BERLIN — Although the Town Council was still unable to hold a vote on the proposed net metering measure because it lacked a quorum, members heard testimony from Dwight Davis of energy consultant company Booth and Associates about the reasons and necessity of passing the measure.
Net metering is a process by which an electric company gages the amount of energy put back into the system by alternative power sources — solar, wind, etc. — so it may return funds, when necessary and appropriate to the home or business generating excess energy.
Maryland rules make it mandatory that any electric company receiving extra generation from alternative power source users must be willing to reimburse them up to 200 percent of their usage annually.
Although it is rare and even unlikely that a regular customer could generate that much power, the cap is necessary to keep customers from selling to their neighbors, for example and also as a hedge against overproduction.
“This was intended to be mainly for customers for their own use,” Davis said. “[But] it’s an economic issue from the town’s standpoint,” Davis said.
Each April, if a customer generates more than they use, the utility must pay the customer for that extra energy.
Paying for and installing the equipment needed to take the measurements, however, is the responsibility of the customer. Each utility, in this case the Berlin Electric Company, sets the standards for the measuring apparatus. It is a process the town has gone through before but has yet to be codified.
At its last meeting the Council was forced to table the matter because only three of the members are eligible to vote on it, Councilwoman Paula Lynch and Councilman Troy Purnell have indicated they will abstain. Each is involved with the Worcester Preparatory School, which is planning to add solar panels.
Although she didn’t intend to vote on the matter, it was Lynch who wanted to ensure that as part of the new rules the customer, not the Town, was responsible to pay for the metering equipment.
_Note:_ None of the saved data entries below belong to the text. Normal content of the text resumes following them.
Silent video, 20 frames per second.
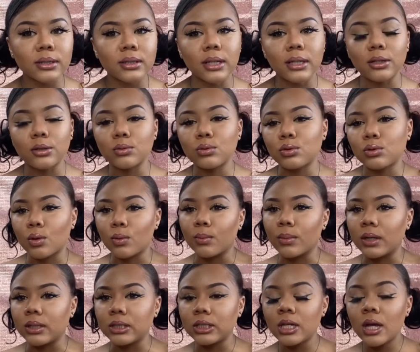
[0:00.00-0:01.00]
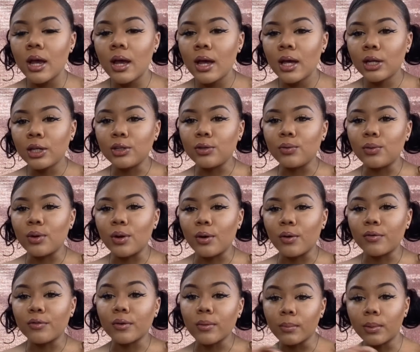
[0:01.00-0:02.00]
Thank you so much, you know,
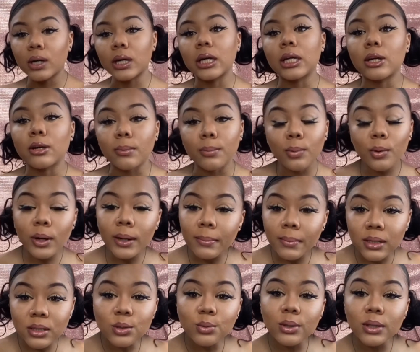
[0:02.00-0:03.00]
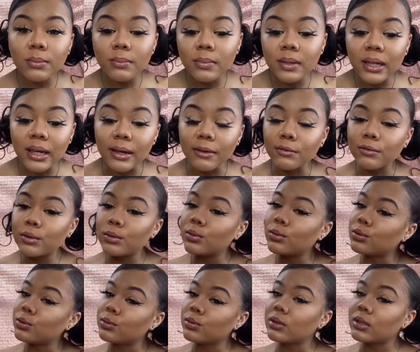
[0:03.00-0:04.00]
for booking your appointments with me if you
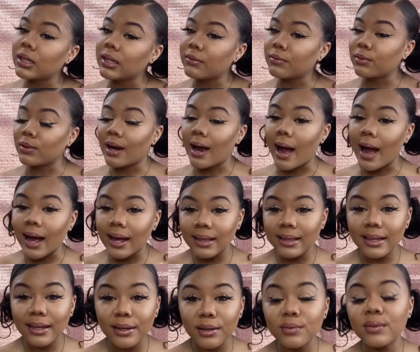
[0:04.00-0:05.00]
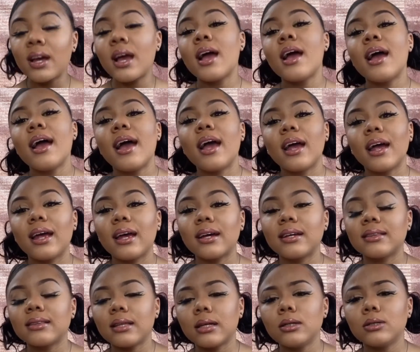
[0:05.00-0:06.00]
do live where I live. And
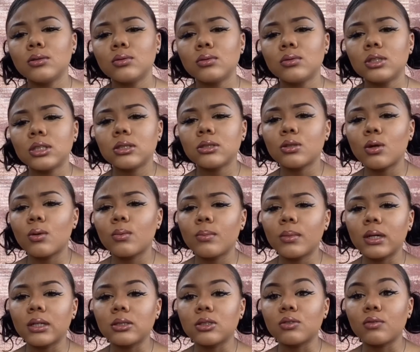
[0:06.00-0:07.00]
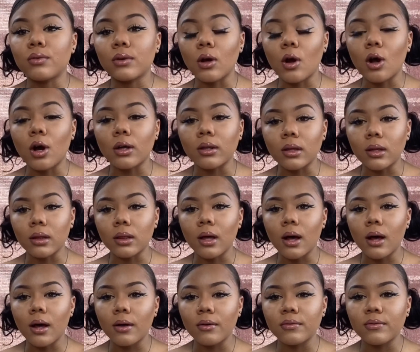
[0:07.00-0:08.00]
thank you just so much for all the
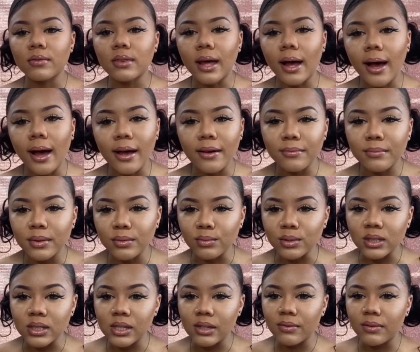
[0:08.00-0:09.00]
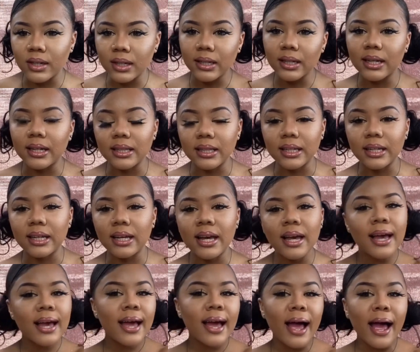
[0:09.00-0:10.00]
love that I've been receiving lately.
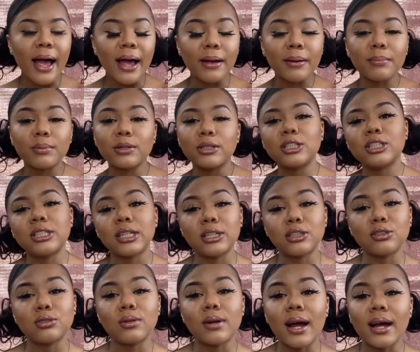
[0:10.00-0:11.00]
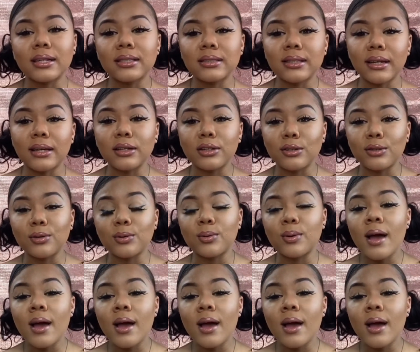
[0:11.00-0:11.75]
I appreciate you guys. Thank you.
Providing they can achieve a quorum at the Jan. 23 meeting the measure is expected to pass easily and without objection.
In other news, the Council directed Police Chief Arnold Downing and Public Works Director Mike Gibbons to work together to erect “No Parking” signs and have the curb painted red along the east side of Pitts Street between the corner of William Street and Stuart’s Antiques.
The Town Council earlier this fall elected to enact that parking ban, citing the fact that with cars parked on both sides of the street it became impassable for two cars at once.
The Council decided to suspend their decision while workers completed the renovation of the Donaway Warehouse that takes up a significant section of the block and the new tenants moved in.
Town Center Antiques II moved all of their vendors over the Christmas-New Year’s break and, now that they have settled in, the No Parking rules will be enforced.
Town Administrator Tony Carson told the Mayor and Council that the Town’s application to participate in Sustainable Maryland was received and being processed.
Last year, the Town became the first community in the state to register for the Sustainable Maryland Certified (SMC) initiative. Sponsored and administrated by the University of Maryland Environmental Finance Center (UMEFC), the same group helping with Berlin meeting its stormwater management goals, the program is aimed at helping towns find ways to be environmentally conscious. SMC is not mandatory, nor is there any plan to make it so, according to UMEFC.
“Our goal was the first to submit the application,” Carson said.
Since the Town staff met that goal it is likely that Berlin will be the first town in the state to be certified under the new program.